Economics, People

SFU Economics welcomes new faculty member Kevin Schnepel

July 25, 2018

From the Department of Economics...

It is with pleasure that the Department of Economics at Simon Fraser University welcomes our new faculty member, Dr. Kevin Schnepel. Dr. Schnepel comes to us from the University of Sydney, where he was an assistant professor for the past five years. His research focuses on the economics of crime, health economics, labour economics, and environmental economics.

It was during his time competing his master’s program in economics that Schnepel first delved into labour, health, and crime as his areas of interest. As a master’s student at the University of Colorado, he took on a research assistanceship for a labour economics professor who was conducting work that fascinated Schnepel.

Following the completion of his master’s degree, Schnepel went on to teach an introductory economics course in a prison college program in Colorado. His conversations with the prisoners before and after the lectures inspired him to pursue his PhD at the University of California, Santa Barbara. His doctorate studies investigated key determinants of crime, and the causal impact of the labour market and health interventions on criminal behaviour.

Schnepel is passionate about projects that increase our understanding of programs and policies that can increase rates of successful re-entry into society for released prisoners.

“Crime is incredibly costly to society,” says Schnepel. “Economists can bring a lot to the table in helping to better understand what types of policies and interventions can most effectively reduce crime.
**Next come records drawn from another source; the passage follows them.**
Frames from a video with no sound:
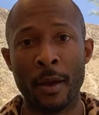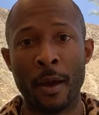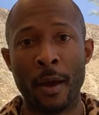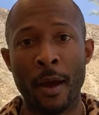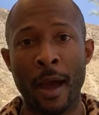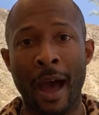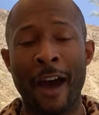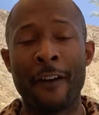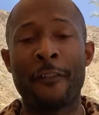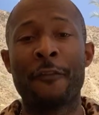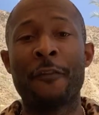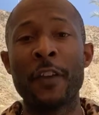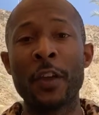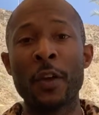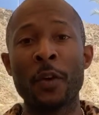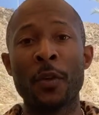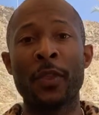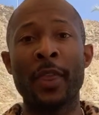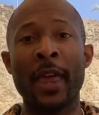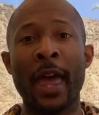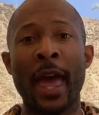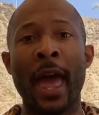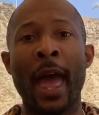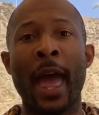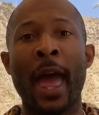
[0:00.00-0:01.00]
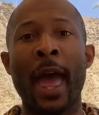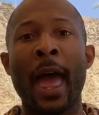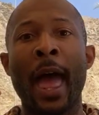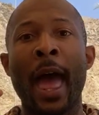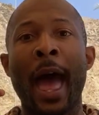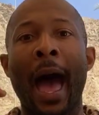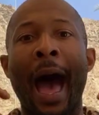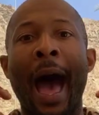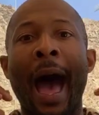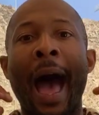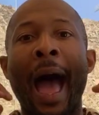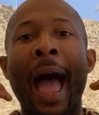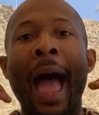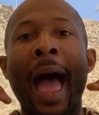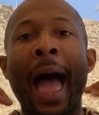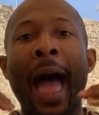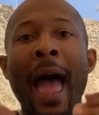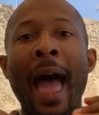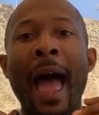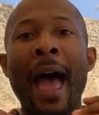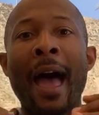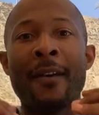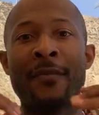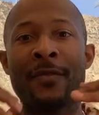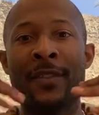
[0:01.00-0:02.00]
I feel that I
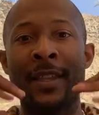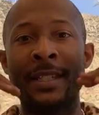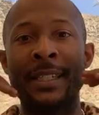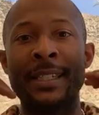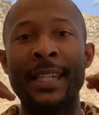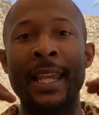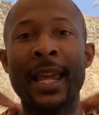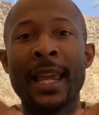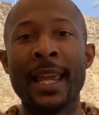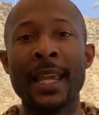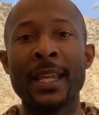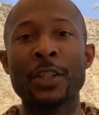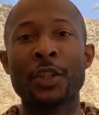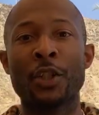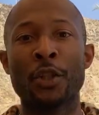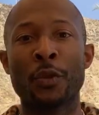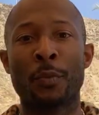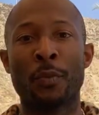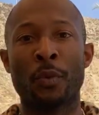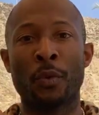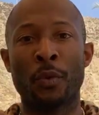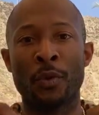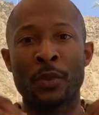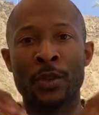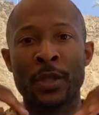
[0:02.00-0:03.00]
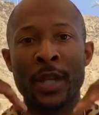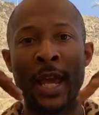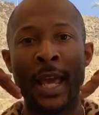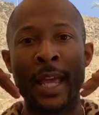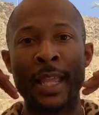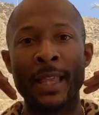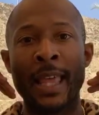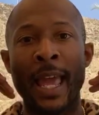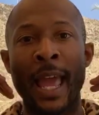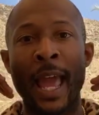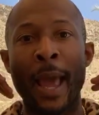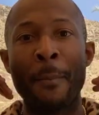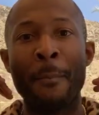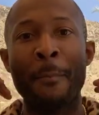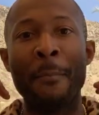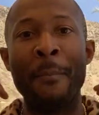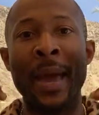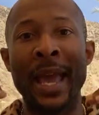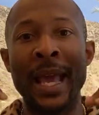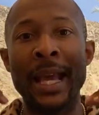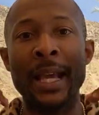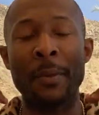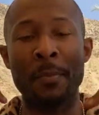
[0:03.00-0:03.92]
have the tangibles that make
Over the last decade there has been a substantial increase in this field.

“One of the aspects of this field that I like is that it overlaps with so many other areas of applied economics—labour, health, [and] environmental, just to name a few.”

When Schnepel tells others that he’s an economist who studies crime, many people assume he focuses on financial fraud or “white collar” crime. “While I find those topics interesting,” says Schnepel, “my research has focused on the types of criminal activity that are intricately linked with social and economic disadvantage.”